Would you bet…
Putin out as President of Russia by December 31, 2026? Predictions
A YES share pays out if this happens and NO pays out if it doesn’t — so the 10% price is just the market’s implied chance of YES. How YES/NO contracts work →
- Platform
- Polymarket
- Volume
- $16,142,599 volume
- Resolves
- 31 Dec 2026
- Updated
- 3 days ago
The market prices Putin’s departure from the presidency by year-end 2026 at 10%, a a long shot that has climbed up 4 points. That modest upward drift reflects the baseline risk of sudden political upheaval in any authoritarian state, but the price also embeds a strong consensus view: barring external shock, Putin remains in office through the window.
The resolution criteria are plain—any cessation of the presidency, announced or actual, settles to Yes. But Russia’s political system offers few visible off-ramps. Putin controls the security apparatus, the legislature, and the media ecosystem. An internal coup, health crisis, or military collapse would be the main catalysts. None is priced as imminent. $16.14M in volume suggests real money at work, not speculation.
To move this price materially higher, traders would need either concrete evidence of instability within the Kremlin or a significant shift in the war’s trajectory that threatens regime survival. Absent that, 90% reflects the structural durability of Putin’s hold. The price is a live read on probability, not a prediction.
FAQ
What does a 10% price mean?
It is the market-implied probability. A 10% YES price means traders collectively judge the event about 10% likely.
How does this market resolve?
This market will resolve to “Yes” if Vladimir Putin ceases to be President of Russia for any period of time between market creation and the specified date (ET). Otherwise, this market will resolve to “No”. An announcement of Vladimir Putin's resignation/removal before this market's end date will im
Where can I trade it?
This market is listed on Polymarket. Prediction markets carry real financial risk and may not be available in every state.
What world markets can I trade?
Foreign elections, conflicts and ceasefires, leadership changes, sanctions and major treaties.
Are these reliable forecasts?
They reflect real money at stake, which tends to make them sharper than punditry — but they’re probabilities, not certainties.

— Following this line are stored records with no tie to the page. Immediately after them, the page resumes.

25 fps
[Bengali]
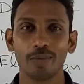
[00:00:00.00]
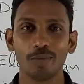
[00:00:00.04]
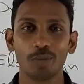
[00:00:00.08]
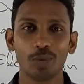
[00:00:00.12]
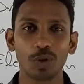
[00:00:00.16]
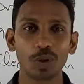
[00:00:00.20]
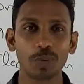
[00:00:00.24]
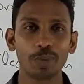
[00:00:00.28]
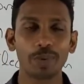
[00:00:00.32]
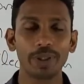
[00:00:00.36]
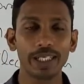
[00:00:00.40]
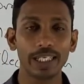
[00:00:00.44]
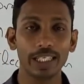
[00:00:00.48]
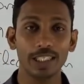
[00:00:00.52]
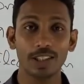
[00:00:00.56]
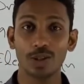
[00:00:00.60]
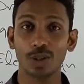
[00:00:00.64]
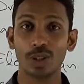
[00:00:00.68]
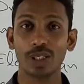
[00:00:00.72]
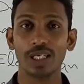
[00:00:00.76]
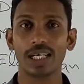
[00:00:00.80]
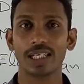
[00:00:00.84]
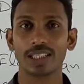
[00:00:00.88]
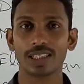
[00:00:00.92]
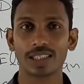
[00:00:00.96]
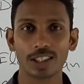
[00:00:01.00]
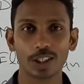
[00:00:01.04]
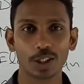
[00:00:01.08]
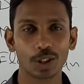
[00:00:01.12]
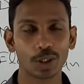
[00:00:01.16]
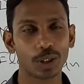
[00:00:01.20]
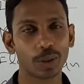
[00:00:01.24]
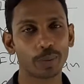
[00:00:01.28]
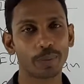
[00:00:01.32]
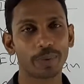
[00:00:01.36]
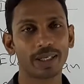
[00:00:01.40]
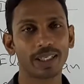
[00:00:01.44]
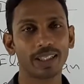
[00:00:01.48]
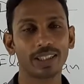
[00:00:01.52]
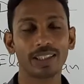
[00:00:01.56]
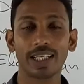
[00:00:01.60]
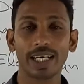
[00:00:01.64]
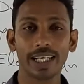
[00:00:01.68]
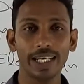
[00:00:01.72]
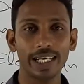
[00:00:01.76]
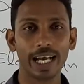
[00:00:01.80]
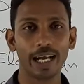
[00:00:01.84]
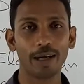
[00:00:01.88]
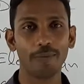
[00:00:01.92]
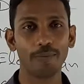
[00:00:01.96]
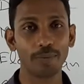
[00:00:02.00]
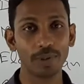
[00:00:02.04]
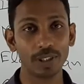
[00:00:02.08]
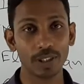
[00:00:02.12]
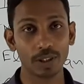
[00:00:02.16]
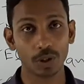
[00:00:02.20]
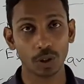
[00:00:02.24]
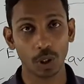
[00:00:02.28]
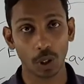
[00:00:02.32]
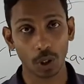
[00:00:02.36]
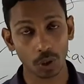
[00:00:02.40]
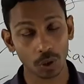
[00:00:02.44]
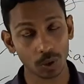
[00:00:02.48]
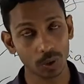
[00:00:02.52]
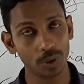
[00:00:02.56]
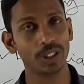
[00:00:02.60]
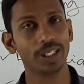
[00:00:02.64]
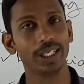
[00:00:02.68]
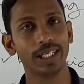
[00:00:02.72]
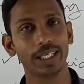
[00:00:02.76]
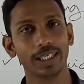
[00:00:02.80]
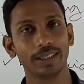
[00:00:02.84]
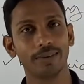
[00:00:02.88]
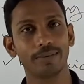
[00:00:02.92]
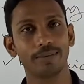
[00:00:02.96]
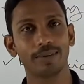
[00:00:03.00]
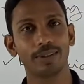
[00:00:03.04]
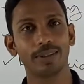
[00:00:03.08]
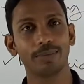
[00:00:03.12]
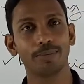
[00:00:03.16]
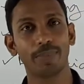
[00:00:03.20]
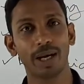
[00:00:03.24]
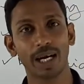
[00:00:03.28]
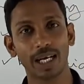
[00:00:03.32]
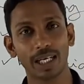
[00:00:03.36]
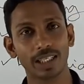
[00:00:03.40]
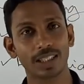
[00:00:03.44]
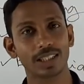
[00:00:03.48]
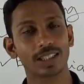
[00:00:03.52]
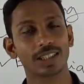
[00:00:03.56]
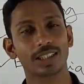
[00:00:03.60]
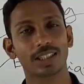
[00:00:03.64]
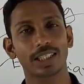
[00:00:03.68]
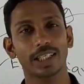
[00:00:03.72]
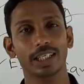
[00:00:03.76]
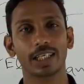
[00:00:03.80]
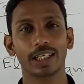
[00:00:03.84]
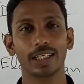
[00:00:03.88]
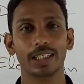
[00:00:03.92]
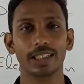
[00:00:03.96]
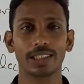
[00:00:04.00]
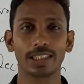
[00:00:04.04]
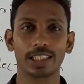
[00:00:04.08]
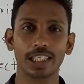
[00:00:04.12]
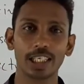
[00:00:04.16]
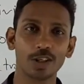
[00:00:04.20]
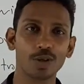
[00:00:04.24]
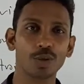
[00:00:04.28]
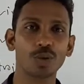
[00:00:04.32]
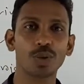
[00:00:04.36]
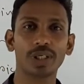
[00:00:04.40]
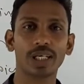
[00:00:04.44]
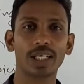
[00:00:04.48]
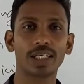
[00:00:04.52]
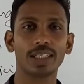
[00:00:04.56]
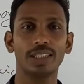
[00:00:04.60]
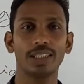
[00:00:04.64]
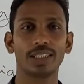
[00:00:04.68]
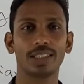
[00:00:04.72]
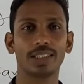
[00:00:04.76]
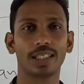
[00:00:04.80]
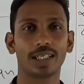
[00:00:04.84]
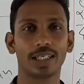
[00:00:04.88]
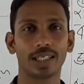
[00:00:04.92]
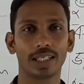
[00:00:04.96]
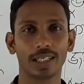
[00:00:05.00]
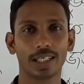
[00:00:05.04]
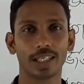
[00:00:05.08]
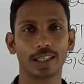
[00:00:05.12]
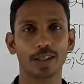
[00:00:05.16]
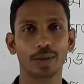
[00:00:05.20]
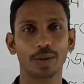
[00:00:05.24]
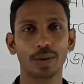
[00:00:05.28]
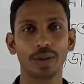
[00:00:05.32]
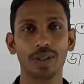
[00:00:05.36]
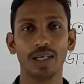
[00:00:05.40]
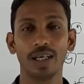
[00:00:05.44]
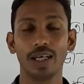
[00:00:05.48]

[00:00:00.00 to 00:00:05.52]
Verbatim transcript: মুখ ফিরে চলে আসতে হতে পারে তাই আপনি যখনই বাংলাদেশ থেকে যে কোনো কান্ট্রি যান না কেন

Where can I trade world events?
Polymarket has the deepest global markets and Kalshi covers many too — see our reviews.
What is a prediction market?
A prediction market lets you trade contracts on whether a real-world event will happen. The live price moves with supply and demand and reads as the implied probability. Read more →
How do the odds work?
Every price between 1¢ and 99¢ is the implied chance of YES. A contract settles at $1 if it resolves yes and $0 if it does not. Read more →
Prediction market contracts carry real financial risk and can resolve to zero. 18+.